地元の名士を親に持ち、叔父も有名なワイナリーの経営者、22歳という若さでワイン造りをスタートさせ『ワイン界のサラブレッド』と語られる事も有り、恵まれた環境を妬まれる事もあったそうです。
ただその内状は決して容易なものではなく、スポンサーである父親との経営を巡る確執や、田舎の閉塞的な男社会な農家との闘いなど様々な問題がありました。
反骨精神、バイタリティーに溢れた彼女の生き方に、僕も頑張らなきゃな・・・。と力を湧き起こさせてくれる造り手さんです。
今回ご紹介するアイテムは、彼女の生まれ故郷であり、畑、ワイナリーを構えるシチリア島の東南部ヴィットーリアに起源を持つといわれている『フラッパート』を使用したワイン。
この地の個性を感じ取るのにピッタリなワインだと思います。
【テイスティングコメント】
色調は明るいルビーレッド。粘性は中程度。
香りはアメリカンチェリー、薔薇、赤紫蘇、フレッシュオレガノ、ナツメグ、樽香、複雑で華やかな印象。
トップのチェリーのような甘酸っぱい果実味とミドルに伸びる小梅のような酸味、アフターにじわっと口中に広
がる細やかなタンニン、余韻も長く、スムースな飲み心地の軽やかなタッチですが骨格はしっかりとしています。
飲用適温は 17°C前後が良いと思います。
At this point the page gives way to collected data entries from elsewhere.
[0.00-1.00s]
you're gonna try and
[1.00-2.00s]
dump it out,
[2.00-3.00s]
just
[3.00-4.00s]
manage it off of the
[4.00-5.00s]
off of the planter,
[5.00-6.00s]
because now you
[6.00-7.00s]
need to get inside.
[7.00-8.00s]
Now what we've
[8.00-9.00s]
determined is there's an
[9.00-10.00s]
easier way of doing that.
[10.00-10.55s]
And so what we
フレッシュ&フルーティータイプのフラッパートはもう少し低めの温度
帯をオススメされる事が多いですが、こちらのアイテムに関してはあまり低すぎない方が味わいのバランスも良
く、複雑な要素を感じやすいと思います。
おすすめのグラスの形状はやや大ぶりなブルゴーニュグラスです。
香りの広がり、複雑性、官能性、余韻の長さを引き出してくれます。
抜栓したてから柔らかな印象で、徐々にフルーツのニュアンスからハーブやスパイスの香りが広がっていきます。
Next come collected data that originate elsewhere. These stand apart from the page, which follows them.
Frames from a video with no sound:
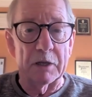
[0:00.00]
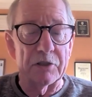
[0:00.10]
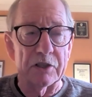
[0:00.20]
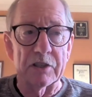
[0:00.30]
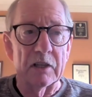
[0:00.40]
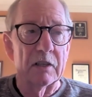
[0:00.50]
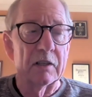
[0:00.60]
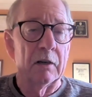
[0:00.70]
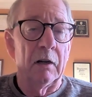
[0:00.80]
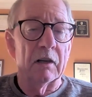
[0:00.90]
much as
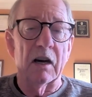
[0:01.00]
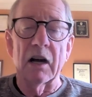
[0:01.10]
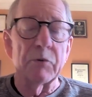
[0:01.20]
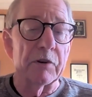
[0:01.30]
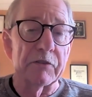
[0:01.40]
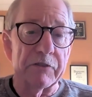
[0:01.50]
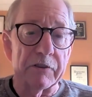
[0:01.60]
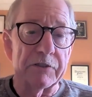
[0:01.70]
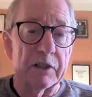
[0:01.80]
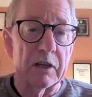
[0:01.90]

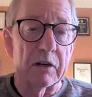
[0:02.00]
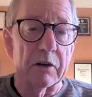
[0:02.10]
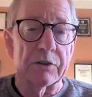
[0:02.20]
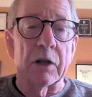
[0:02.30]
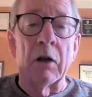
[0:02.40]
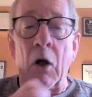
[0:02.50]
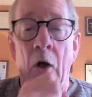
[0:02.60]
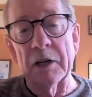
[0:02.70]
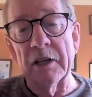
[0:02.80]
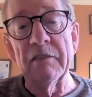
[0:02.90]
150 years.
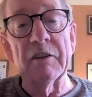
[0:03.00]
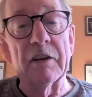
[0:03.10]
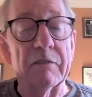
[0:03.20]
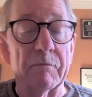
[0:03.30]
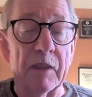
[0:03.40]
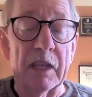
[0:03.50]
But evenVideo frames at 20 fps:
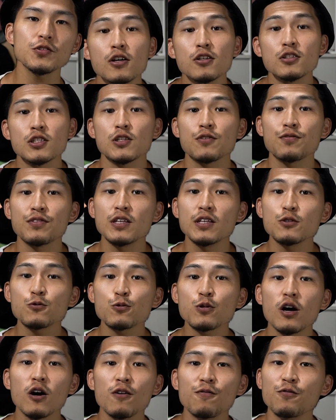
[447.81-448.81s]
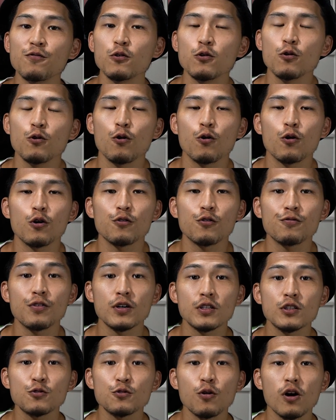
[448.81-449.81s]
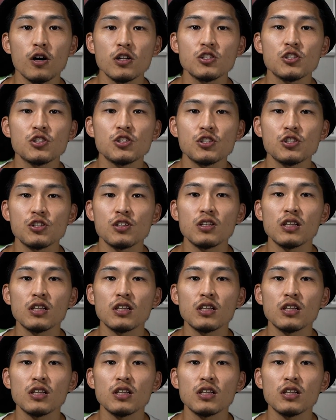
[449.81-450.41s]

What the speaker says: So if these were helpful or fun to watch,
島之内フジマル醸造所のレストランでは『鰯とフェンネルのオレガノ風味のラグーソース カサレッチェ』に合わ
せてオススメしております。
脂ののった鰯、フェンネル、レーズン、松の実を少量のトマトソースで煮込み、仕上げにサクサク食感の香草パ
ン粉をかけた THE シチリアなパスタ料理。
構成される食材とワインに共通する香り、料理とワインの味わいと重さも丁度バランスが取れていて、口中での
なじみが非常に良いです。
ワインと料理の地方性による結びつきは味わいの次に考えが浮かびますが、こと今回のペアリングに関しては非
常にマッチしており脳内シチリアトリップができました。
その他、トマトとの相性が良いのでカポナータや、スパイスやハーブとの相性も良いのでラム肉とパクチー&ク
ミンの餃子も愉しい合わせ方かと思います。